Let’s decipher the conundrum for a minute:
The best-case scenario would be a V-shaped recession, where the global economy goes through a sharp downturn followed by a quick rebound and a minimal long-lasting financial damage.
In a U-shaped recession, the GDP could shrink for several quarters, and only slowly return to trend growth.
A W-shaped recession, also known as a double-dip recession, means a quick recovery followed by a second period of decline.
The L-shaped recession would be the worst-case scenario for the COVID-19 crisis, characterized by a slow rate of recovery with persistent unemployment and stagnant economic growth.
THE NIKE “SWOOSH”
We are far from a consensus.
With the pandemic continuing to spread and virologists still monitoring its trajectory, economists have very little hard numbers at hand to plug into their models. Many now argue that neither L, nor U, V, or W will do. Instead, they predict a “swoosh” recovery, similar to the shape of the Nike logo with a significant drop in output followed by a painfully slow pickup in economic activity.
Forecasts indeed look grim. In April, the International Monetary Fund warned that the global economy is expected to shrink by 3% during 2020 – the steepest downturn since the Great Depression of the 1930s. Even though the IMF projects a partial rebound in 2021 with the world economy growing at a 5.8% rate, the fund said its forecasts were marked by “extreme uncertainty” and that outcomes could be far worse. The World Trade Organization, meanwhile, projected in its latest April outlook a plunge in global trade of between 13% and 32% this year before a likely rebound in 2021. A further escalation in the US-China trade tensions would of course exacerbate the already massive disruptions in global supply chains and cross-border investments.
Martina Fuchs: ALL EYES ON THE MIDDLE KINGDOM
What is for sure is that China holds many keys when it comes to the shape of the global recovery. Economic activity in the world’s second-largest economy is showing some early signs of improvement. Industrial output rebounded in April, new home prices rose at a slightly faster pace, but unemployment worsened and retail sales fell more than expected.
Policymakers are widely expected to announce fresh stimulus measures to spur domestic demand at the Two Sessions starting this Friday. They are the country’s key political event and annual gatherings of the top legislature, the National People’s Congress (NPC), and the political advisory body, the Chinese People’s Political Consultative Conference (CPPCC). Sources even suggest that China may exceptionally drop its annual GDP growth target for 2020 due to the global uncertainties caused by the pandemic.
In the end, the recovery may as well be an aggregate blend of V, U, W and L recoveries. But whatever the shape, the underlying issues have to do with the quest for global supremacy and need to be resolved urgently.
In his speeches and tweets, U.S. President Donald Trump has repeatedly called COVID-19 either a “foreign virus” or a “Chinese virus”. Calls for financial reparations and compensations from China for its handling of the coronavirus are also getting louder.

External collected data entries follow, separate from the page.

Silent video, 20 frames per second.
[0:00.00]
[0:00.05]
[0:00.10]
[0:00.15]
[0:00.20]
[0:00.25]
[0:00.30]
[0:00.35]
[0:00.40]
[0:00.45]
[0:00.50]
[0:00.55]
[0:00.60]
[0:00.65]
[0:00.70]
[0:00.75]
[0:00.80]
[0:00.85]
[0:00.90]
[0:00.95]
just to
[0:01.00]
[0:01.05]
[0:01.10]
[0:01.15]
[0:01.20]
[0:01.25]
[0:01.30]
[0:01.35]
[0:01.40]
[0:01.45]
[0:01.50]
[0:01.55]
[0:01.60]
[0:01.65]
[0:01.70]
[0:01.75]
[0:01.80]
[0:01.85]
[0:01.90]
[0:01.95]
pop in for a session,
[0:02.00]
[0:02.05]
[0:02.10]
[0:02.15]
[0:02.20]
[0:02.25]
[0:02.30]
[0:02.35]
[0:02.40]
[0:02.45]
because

On the other side, Chinese diplomats are taking retaliatory measures and show an increasingly aggressive stance. Foreign Ministry spokesperson Hua Chunying for example wrote on her Twitter account: “The playbook for blaming China has been exposed. Better stop and take back its systematic and organized attack, slander and defamation of China.”

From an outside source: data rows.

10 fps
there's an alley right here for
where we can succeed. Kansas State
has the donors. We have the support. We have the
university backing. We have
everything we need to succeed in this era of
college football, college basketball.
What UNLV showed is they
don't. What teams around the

Diplomatic spats, political blame games and scapegoating won’t help anyone. Indeed, they are incredibly counterproductive. Cases of sinophobia and anti-Chinese verbal and physical attacks are also on the rise in many countries around the world. Wang Huiyao, president of the Center for China and Globalization, a non-government think-tank in Beijing, recently told me: “West and East should really have a dialogue to create a better world leadership.” What we need is more exchange, international cooperation and multilateralism. It would be nice to sit down and enjoy that soup together, whatever the ingredients.